[Dataset excerpts]
********************
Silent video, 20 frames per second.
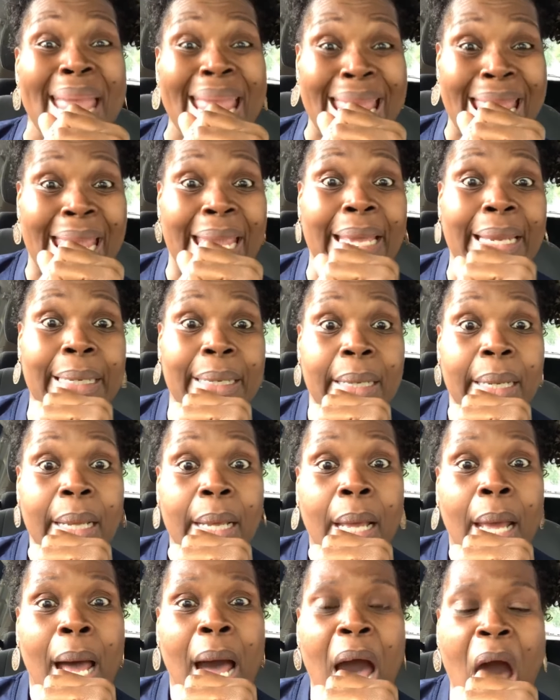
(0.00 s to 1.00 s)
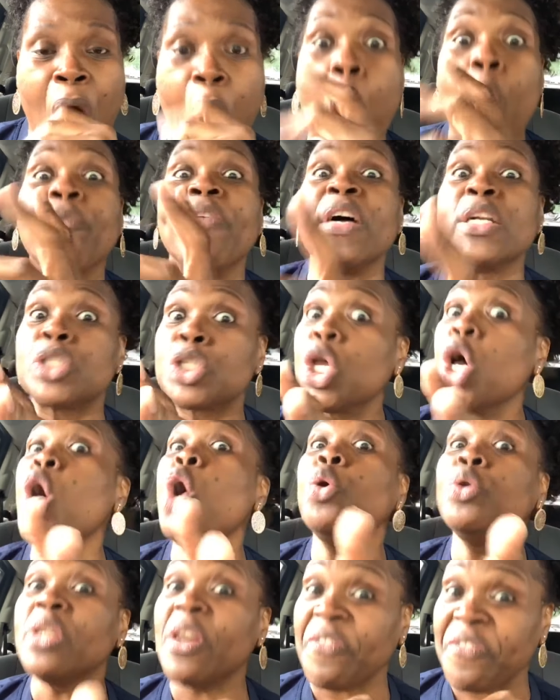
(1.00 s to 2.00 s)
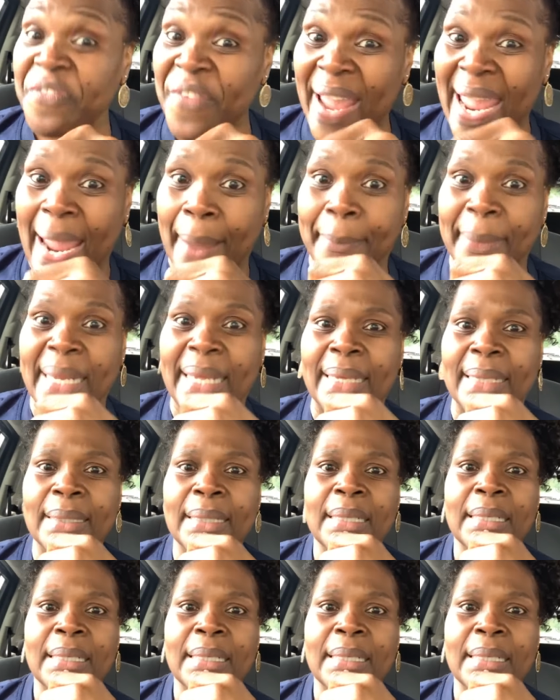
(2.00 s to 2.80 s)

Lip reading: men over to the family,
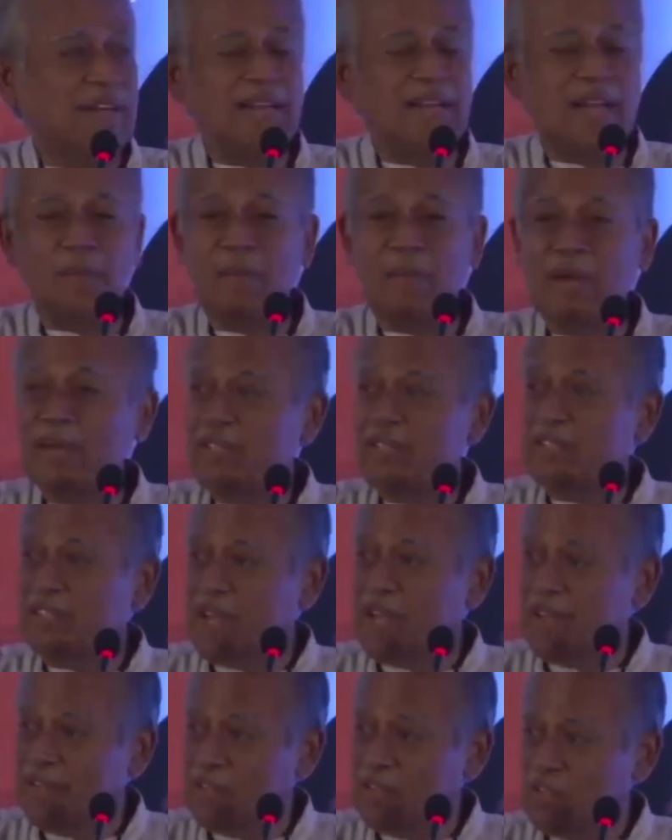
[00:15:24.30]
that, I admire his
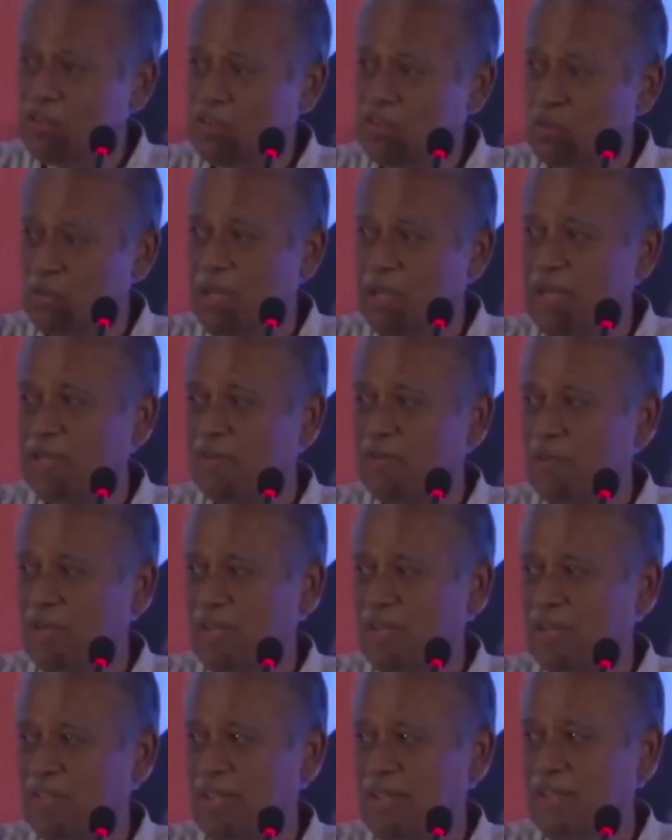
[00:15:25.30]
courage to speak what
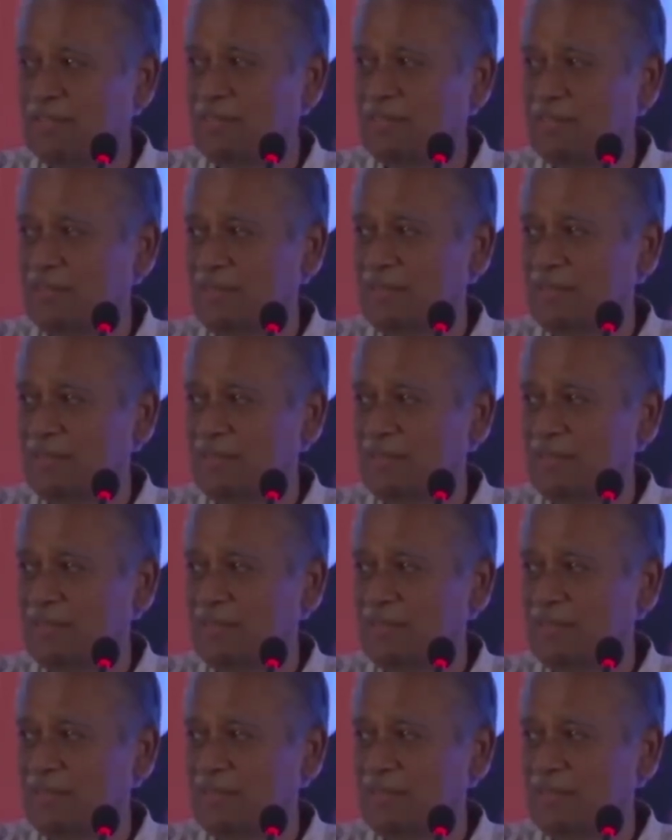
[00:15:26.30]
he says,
********************
Goal of the exercise.
Each line from the one containing "(0.00 s to 1.00 s)" through the last line of the data should be written out exactly. Skip the pictures, and add no other lines.

Answer to this exercise.
(0.00 s to 1.00 s)
(1.00 s to 2.00 s)
(2.00 s to 2.80 s)

Lip reading: men over to the family,
[00:15:24.30]
that, I admire his
[00:15:25.30]
courage to speak what
[00:15:26.30]
he says,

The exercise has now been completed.